Obj. ID: 14971
Jewish Funerary Art Jewish cemetery in Hannopil, Ukraine
According to ESJF European Jewish Cemeteries Initiative, the exact period of the cemetery’s establishment is unknown. It appears on a German map of 1918 (copy of the Russian map of the 1880s), but the oldest preserved gravestone relates to the first half of the 19th century. Later, it was marked on Russian topographic maps of 1909 and 1939. The Jewish cemetery was destroyed during WWII. The graves of Dov Ber ben Avraham of Mezeritch and Meshulam-Zusi Zvi-Menachem-Mendl were reconstructed in 1988.
There is a low metal mesh fence from the side of the fields, and a concrete fence of 1.5 metres height from the side of the street.

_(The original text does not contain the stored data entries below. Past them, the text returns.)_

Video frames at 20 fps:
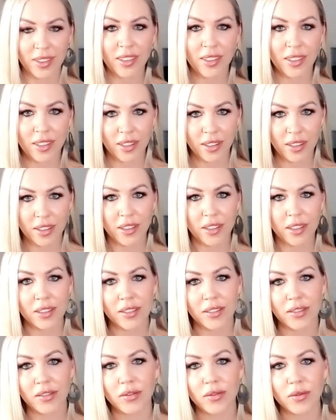
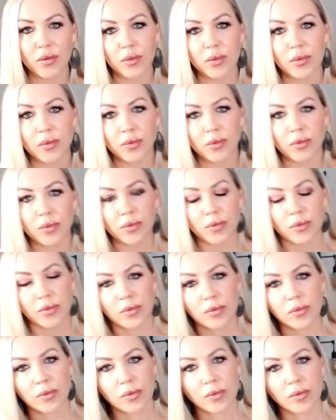
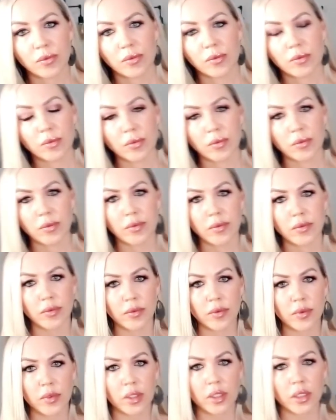
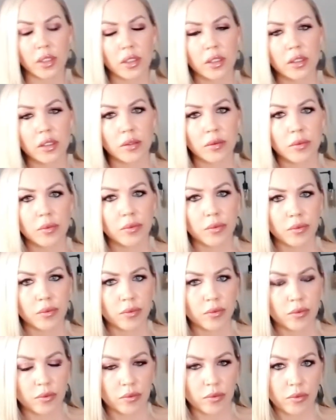
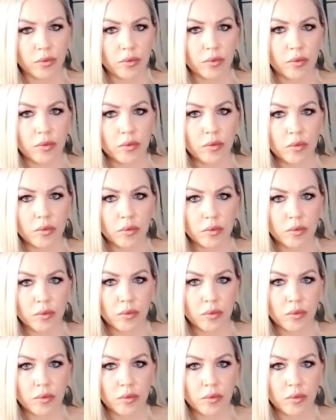[no speech]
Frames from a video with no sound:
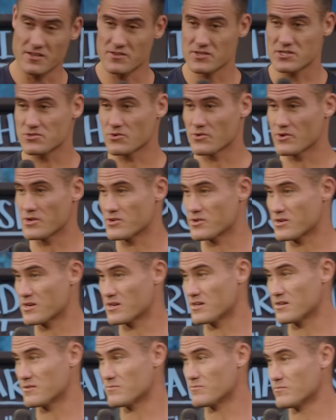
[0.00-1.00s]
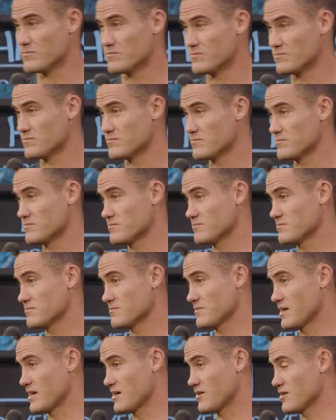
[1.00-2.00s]
you this story, I don't
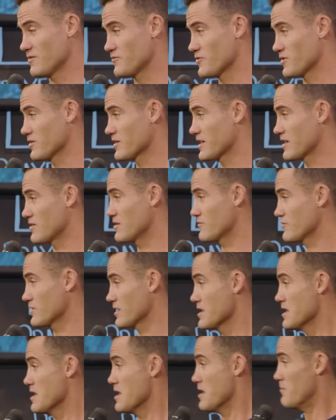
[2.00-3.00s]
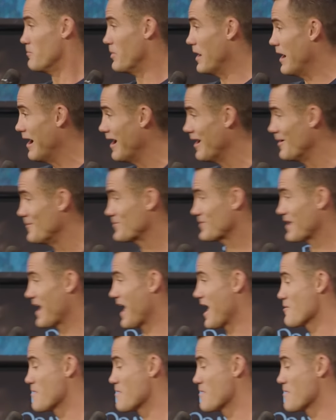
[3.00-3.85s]
know if you're gonna look at her differently. But I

The cemetery is a pilgrimage site. There is a visitor centre adjacent to the cemetery. There are 30 gravestones. Some gravestones are broken.
Note by Sergey Kravtsov, Tuesday, May 03, 2011, Hannopil
There is an old local man, born in 1934, who lives next to the cemetery. He told us the story of the Holocaust in Hannopil. As a young boy, he was watching the execution of the local Jews, who were shot dead, and the German officer started shooting at him and another Ukrainian boy, who were peeping from the “low bushes with white flowers.” The ditch with the killed Jews, about 10 m long, was not covered with ground, and they moved with their hands.
The cemetery is cared of by r. Gabai. He has commissioned the ohel instead the old one. He has commissioned also the new hotel and a mikveh nearby. These are mostly built, but not finished. The narrator has not seen r. Gabai for many years, and asked to pass him greetings and ask Gabai to finish the construction. It seems, that he, or his children, are willing to get the hotel in their property.
There was a wooden synagogue in Hannopil, but it does not exist any longer.
There is a monument to the Holocaust victims in Hannopil, on the place of executions.